Захлопнув дверцы, он открыл багажник и стал укладывать там Настины чемоданы. Один, большой чемодан сначала некоторое время подержал в руке, как бы взвешивая, и поставил его бережно в середину, а два маленьких, легких, прижал к нему по сторонам. Потом обошел вокруг машины, потолкал ногой колеса. После этого поднял капот, принялся копаться в моторе. Все это делал не спеша, будто чего-то еще ожидая.

Настя поторопила его:

— Что не едем? Неисправность какая?

— У меня, милочка, неисправностей не бывает. Между прочим, мне дали шоферские права второго класса. Мастер и он же шофер! Можешь поздравить.

— Поздравляю! — откликнулась Настя и снова попросила: — Поторопился бы, Степа. Димке покой нужен. Укачало, бедного.

— Сейчас! — согласился Степан, но все еще стоял у поднятого капота. Затем со звоном захлопнул его, закурил и, садясь за руль, как бы между прочим спросил: — Ты ничего не забыла в вагоне? Швейной машинки не вижу…

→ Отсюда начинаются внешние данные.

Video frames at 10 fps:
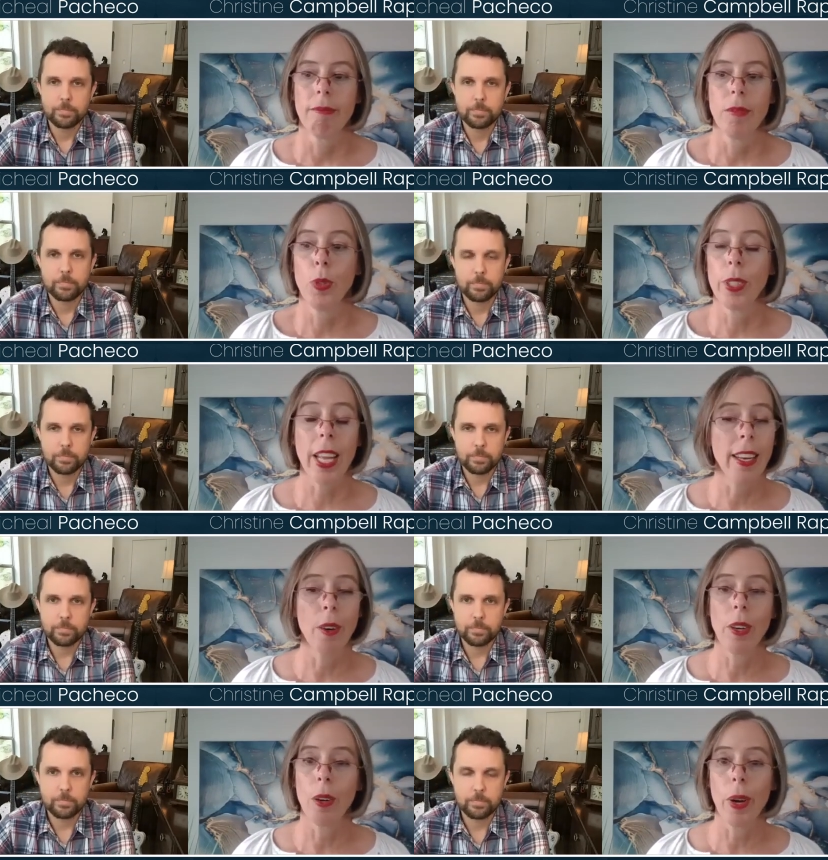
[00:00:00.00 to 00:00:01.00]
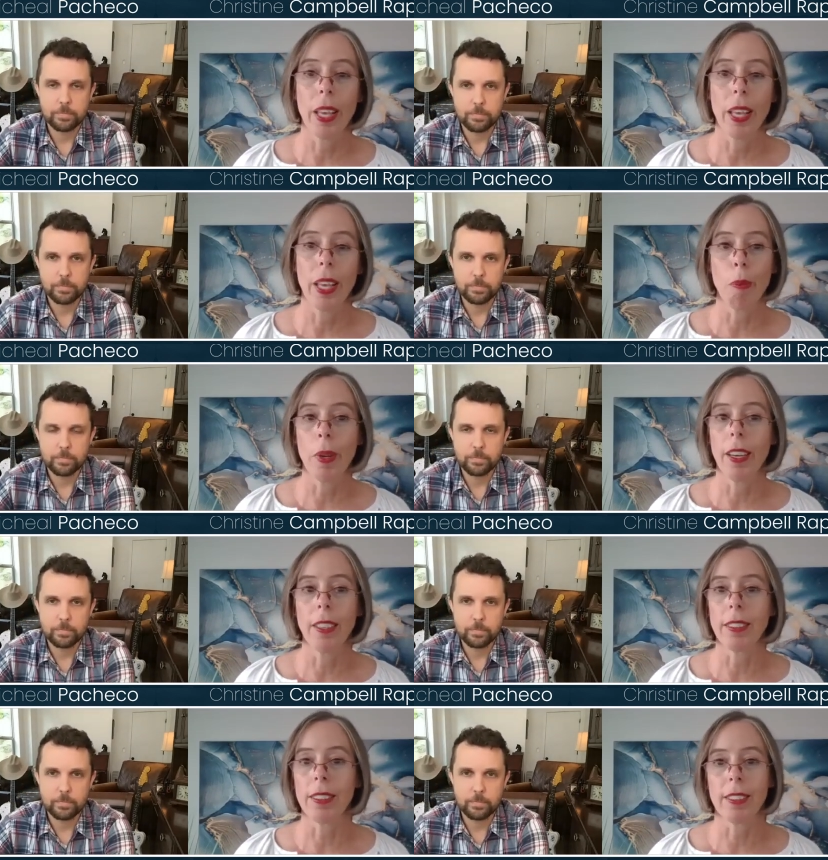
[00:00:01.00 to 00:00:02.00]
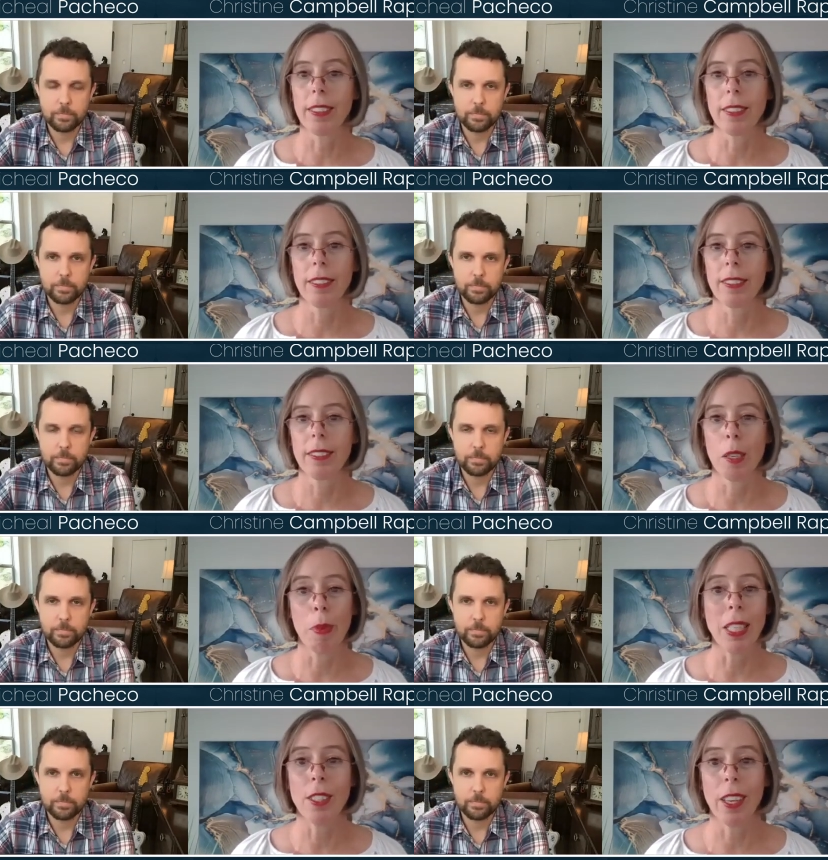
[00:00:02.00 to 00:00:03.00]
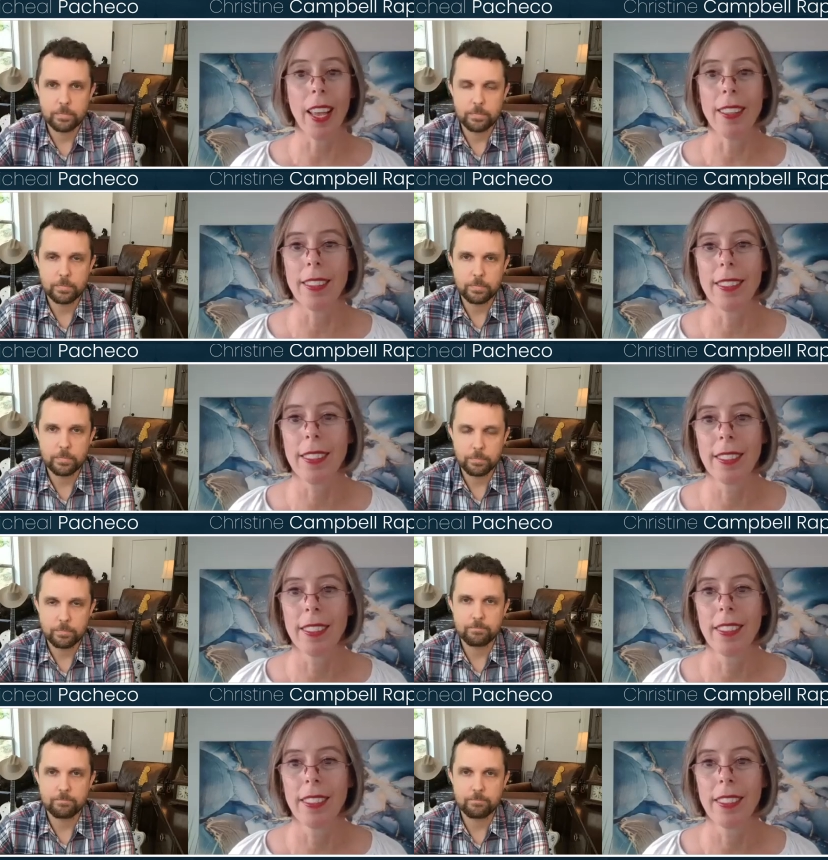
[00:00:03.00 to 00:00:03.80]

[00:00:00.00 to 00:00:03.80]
Speaker 1: You stand out in a way that nobody else competes against.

— Я, Степа, дяде оставила. Она уже старенькая…

— Гм, дяде… А этот, как его, самокат?

— Так он же поломался.

— Починить будто уж нельзя. Ну, ладно…

Позванивая цепочкой ключа, он включил зажигание. Машина вздрогнула мелкой дрожью и тронулась. Вырулив на дорогу, он кивнул на Димку:

— Придерживай его, дорога здесь выбита.

«Заботится», — заметила Настя, и это обрадовало ее. В отсвете папиросы видно было крупное скуластое лицо Степана со щербинкой на правой щеке, с черной щеточкой усов и, как всегда, чисто выбритое. Настя и это оценила: «Следит за собой».

Хорошо. Только бы не повторилось никогда то, что было. Год назад он, такой же вот чисто выбритый, со взбитым черным чубом, поехал в Верхневолжье принимать для своего мастерского участка трелевочные тракторы из капремонта, а вернулся с усиками, тогда чуть заметными. Вошел в квартиру тихо, словно крадучись, но она увидела его, потому что была в коридоре, стирала. А увидев, еще посмеялась: «Ой, с усами! Будет за что Димке подергать. — И уже серьезно: — А тебе они идут. Мужчинистей стал». Он искоса взглянул на нее, согнувшуюся над корытом, с красными от щелока руками, с прилипшими к потному лбу волосами, поморщился и, сказав, что устал, пошел спать.

Днем он никогда не ложился, а тут лег. И спал как убитый. К ужину Насте пришлось будить его. Подошла к постели, наклонилась, чтобы тронуть симпатичную щербинку, которую любила целовать, да так и застыла с протянутой рукой: на щербинке алело пятно помады.